Elle va aussi restructurer sa banque de financement et d'investissement pour y économiser quelque 500 millions d'euros. La direction compte arrêter des activités de trading tout en se renforçant sur les dérivés actions comme l'a montré le rachat des produits dérivés de Commerzbank.

Une source a indiqué vendredi à Reuters que la banque prévoyait de supprimer dans sa BFI environ 600 postes à Paris et quelques centaines de postes à Londres et New York.

"La banque a procédé à des cessions de filiales, notamment en Europe de l'Est, mais on reste loin du compte en terme de libération de capital", regrette Thierry Le Clercq.

DES ÉCONOMIES D'ÉCHELLE NÉCESSAIRES

Chez Fitch, on estime toutefois que ce recentrage va contribuer à clarifier les choix et positionnements stratégiques de la banque française.

"Avec ce recentrage, la Société générale va pouvoir réaliser des économies d'échelle et dégager une rentabilité plus importante et finalement mieux s'armer pour faire face demain à la consolidation bancaire européenne", note ainsi François-Xavier Deucher.

Alors que les rumeurs de rapprochement avec Unicredit reviennent régulièrement sur le devant de la scène, les dirigeants de la SocGen veulent voir la banque jouer un rôle actif dans la future consolidation bancaire en Europe.

Frédéric Oudéa, dont le renouvellement du mandat d'administrateur sera soumis au vote des actionnaires fin mai, a néanmoins indiqué ne pas anticiper de grandes manoeuvres à court terme.

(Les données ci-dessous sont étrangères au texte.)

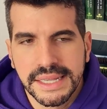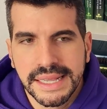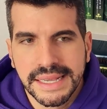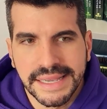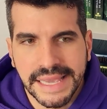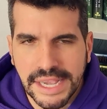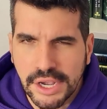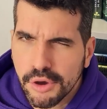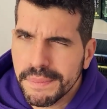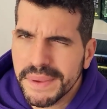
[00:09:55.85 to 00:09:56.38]

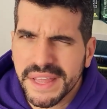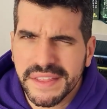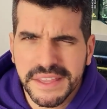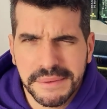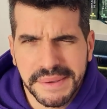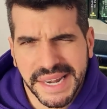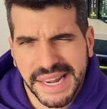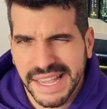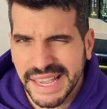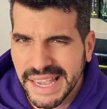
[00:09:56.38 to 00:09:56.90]
que copia
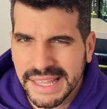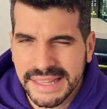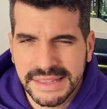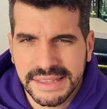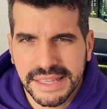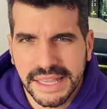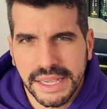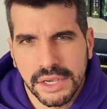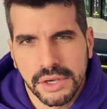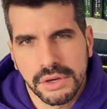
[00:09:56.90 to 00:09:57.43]

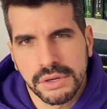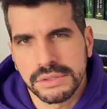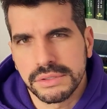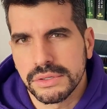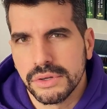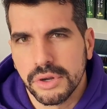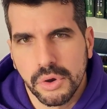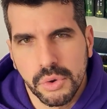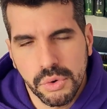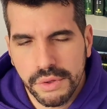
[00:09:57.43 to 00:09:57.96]
Divergente con
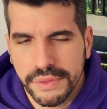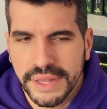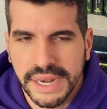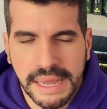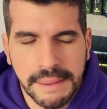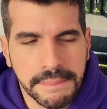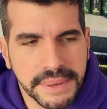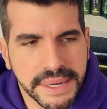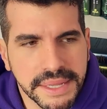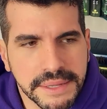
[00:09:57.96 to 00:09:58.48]
los Juegos del
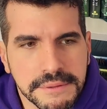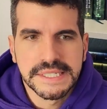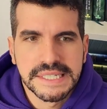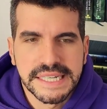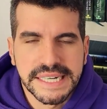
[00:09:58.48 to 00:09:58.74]
Hambre.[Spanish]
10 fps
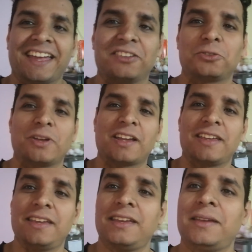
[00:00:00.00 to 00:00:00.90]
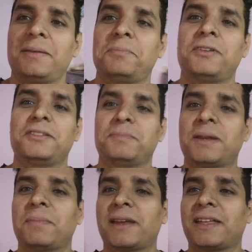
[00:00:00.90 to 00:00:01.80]
Estoy aquí pues
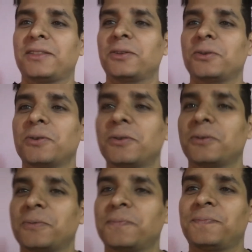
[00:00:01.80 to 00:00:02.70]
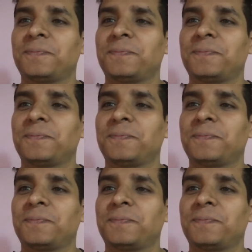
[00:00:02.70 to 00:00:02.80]
preparando...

En Europe, les régulateurs appellent eux-mêmes cette consolidation de leurs voeux pour doter le Vieux continent de poids lourds capables de rivaliser avec les banques américaines.

Dans un discours vendredi à Bucarest en Roumanie, François Villeroy de Galhau, membre du conseil des gouverneurs de la Banque centrale européenne et gouverneur de la Banque de France, a dit souhaiter un allègement des exigences de capital pour les filiales des banques européennes pour favoriser des mariages transfrontaliers.

Les regards sont actuellement tournés vers l'Allemagne où les deux principales banques, Deutsche Bank et Commerzbank, discutent d'un rapprochement. Selon des sources proches du dossier, Unicredit pourrait lancer une offre sur Commerzbank en cas d'échec du projet de fusion.